## Material to process
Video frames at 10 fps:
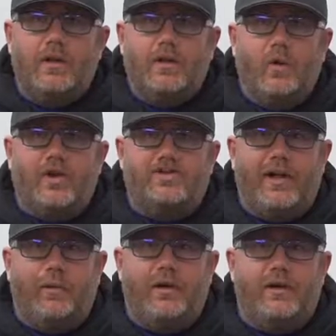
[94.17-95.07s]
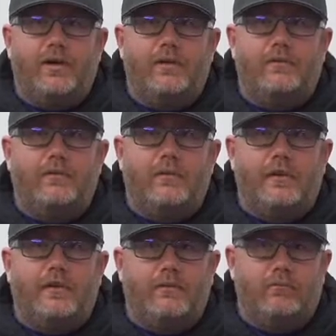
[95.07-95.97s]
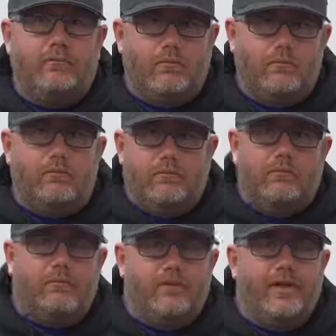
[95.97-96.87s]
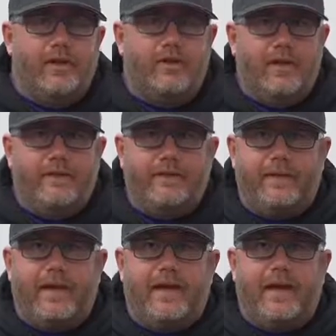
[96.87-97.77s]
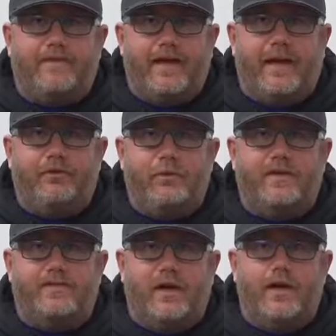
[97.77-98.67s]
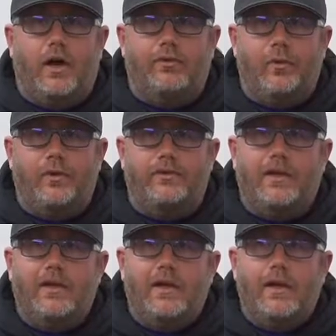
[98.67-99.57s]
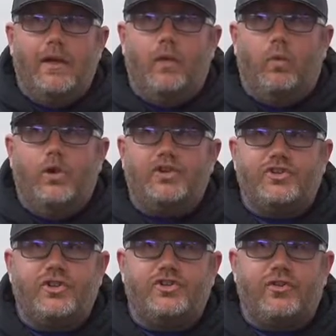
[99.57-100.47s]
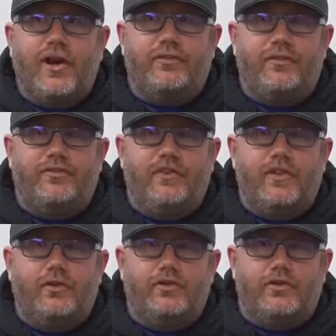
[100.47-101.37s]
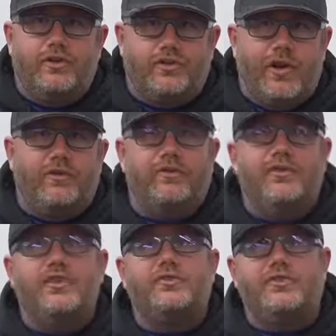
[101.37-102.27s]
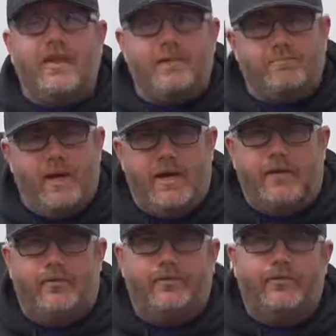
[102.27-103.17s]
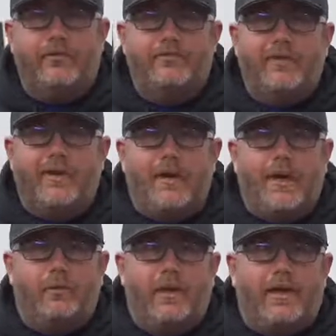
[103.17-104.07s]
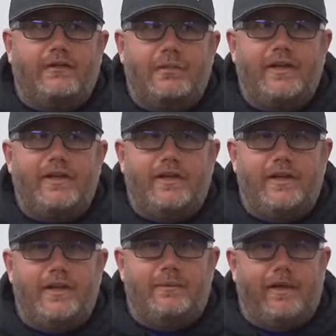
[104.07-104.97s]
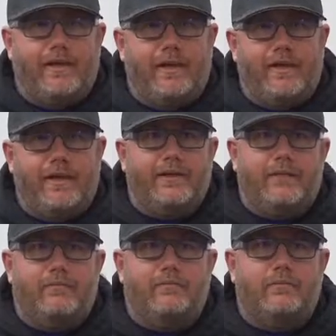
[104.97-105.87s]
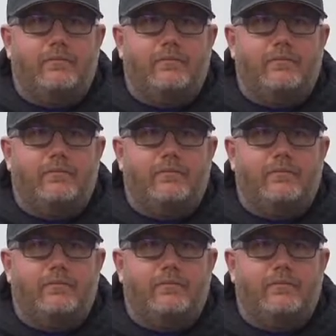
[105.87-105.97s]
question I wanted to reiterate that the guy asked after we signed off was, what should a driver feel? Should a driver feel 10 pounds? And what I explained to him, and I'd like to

## Task
Repeat the listing word for word. Leave images out.

## Output below
Video frames at 10 fps:
[94.17-95.07s]
[95.07-95.97s]
[95.97-96.87s]
[96.87-97.77s]
[97.77-98.67s]
[98.67-99.57s]
[99.57-100.47s]
[100.47-101.37s]
[101.37-102.27s]
[102.27-103.17s]
[103.17-104.07s]
[104.07-104.97s]
[104.97-105.87s]
[105.87-105.97s]
question I wanted to reiterate that the guy asked after we signed off was, what should a driver feel? Should a driver feel 10 pounds? And what I explained to him, and I'd like to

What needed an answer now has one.